(Stored items)
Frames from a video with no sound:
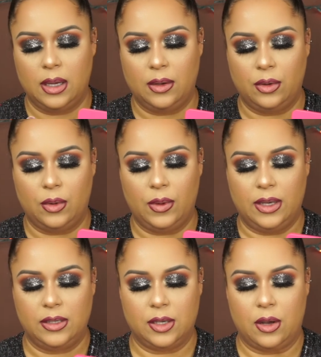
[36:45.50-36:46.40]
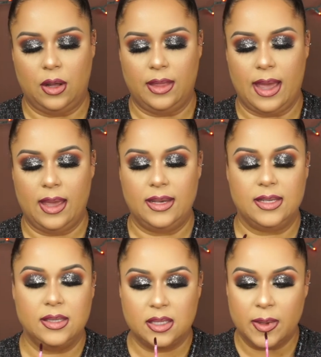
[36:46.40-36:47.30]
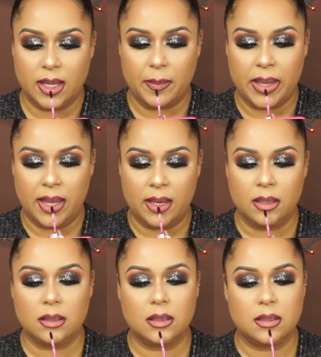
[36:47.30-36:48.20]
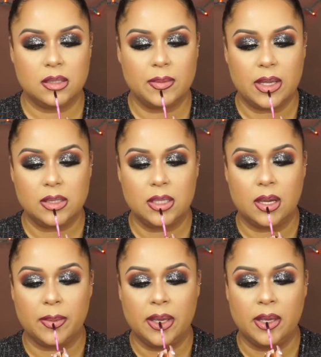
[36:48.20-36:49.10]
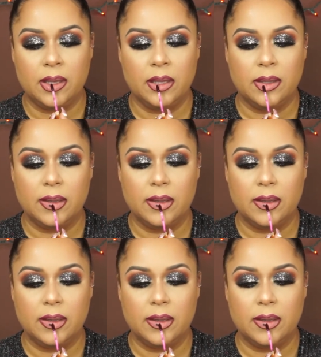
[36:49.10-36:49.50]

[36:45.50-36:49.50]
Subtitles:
don't know what to call that. It doesn't smell like paint. It smells yummy.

**ACTION ITEM**: Please retype exactly the lines from the line containing "[36:48.20-36:49.10]" through the final line of the records above, inclusive, leaving out any pictures.

**SOLUTION FOR THIS EXERCISE**:
[36:48.20-36:49.10]
[36:49.10-36:49.50]

[36:45.50-36:49.50]
Subtitles:
don't know what to call that. It doesn't smell like paint. It smells yummy.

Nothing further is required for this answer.